### What you need to do:
Pictures stay out of the copy. Retype exactly the lines below from the one with "[0:00.00-0:01.00]" through the one with "[0:06.00-0:07.00]".
-- Records for this task follows --
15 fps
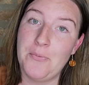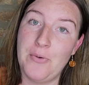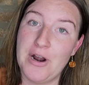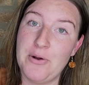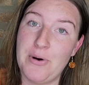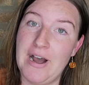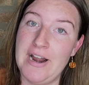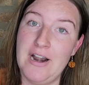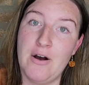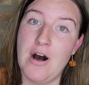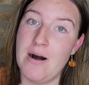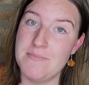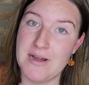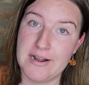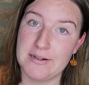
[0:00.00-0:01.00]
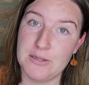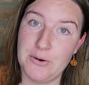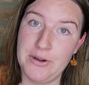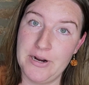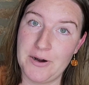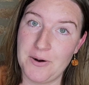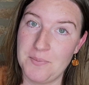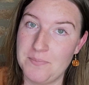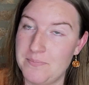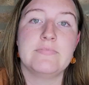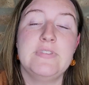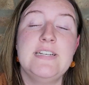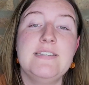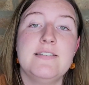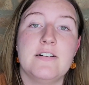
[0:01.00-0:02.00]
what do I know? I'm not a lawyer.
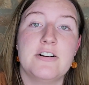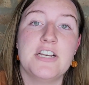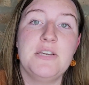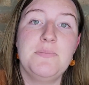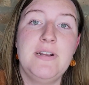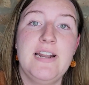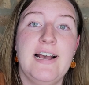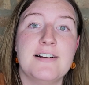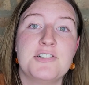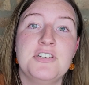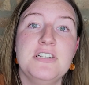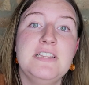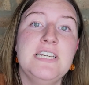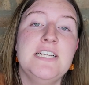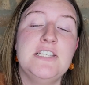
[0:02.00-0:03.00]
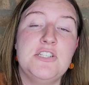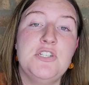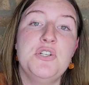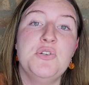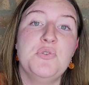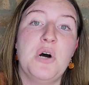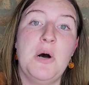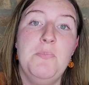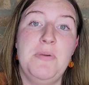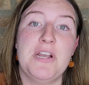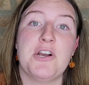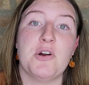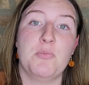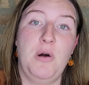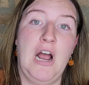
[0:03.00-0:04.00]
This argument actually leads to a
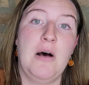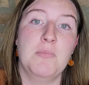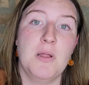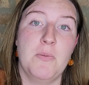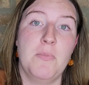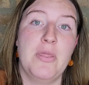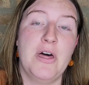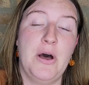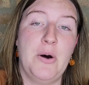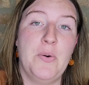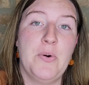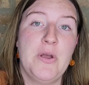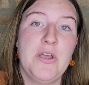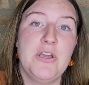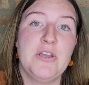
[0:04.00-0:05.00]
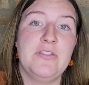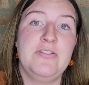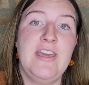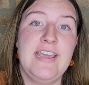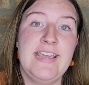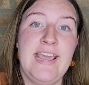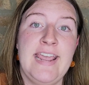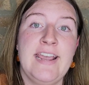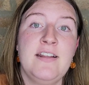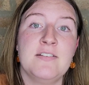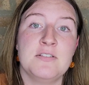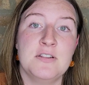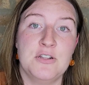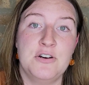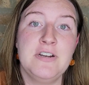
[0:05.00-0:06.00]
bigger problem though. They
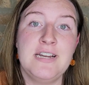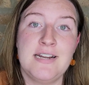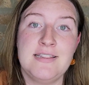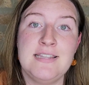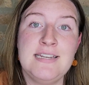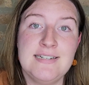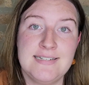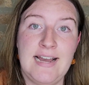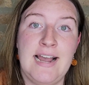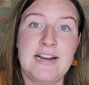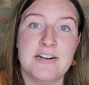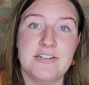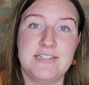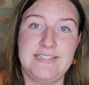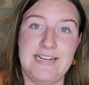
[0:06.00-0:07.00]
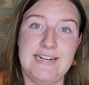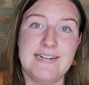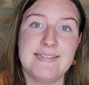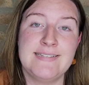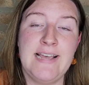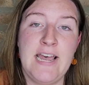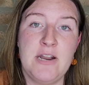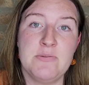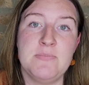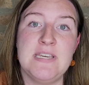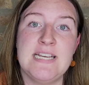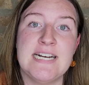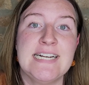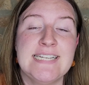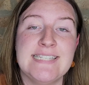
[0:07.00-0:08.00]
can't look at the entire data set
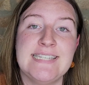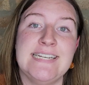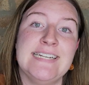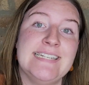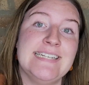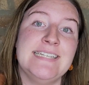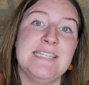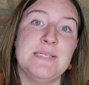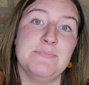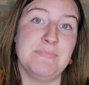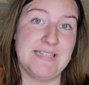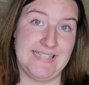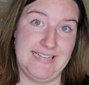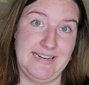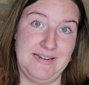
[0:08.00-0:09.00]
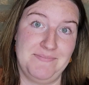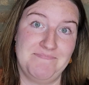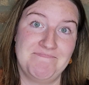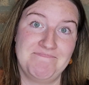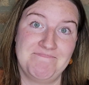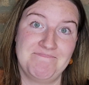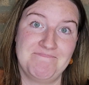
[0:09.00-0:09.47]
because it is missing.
-- Records for this task concluded --
-- Records for this task follows --
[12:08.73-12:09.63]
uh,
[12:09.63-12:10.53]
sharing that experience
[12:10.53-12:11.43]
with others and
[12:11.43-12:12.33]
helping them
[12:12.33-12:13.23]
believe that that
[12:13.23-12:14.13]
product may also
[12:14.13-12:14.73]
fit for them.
-- Records for this task concluded --
### Answer to the problem:
[0:00.00-0:01.00]
[0:01.00-0:02.00]
what do I know? I'm not a lawyer.
[0:02.00-0:03.00]
[0:03.00-0:04.00]
This argument actually leads to a
[0:04.00-0:05.00]
[0:05.00-0:06.00]
bigger problem though. They
[0:06.00-0:07.00]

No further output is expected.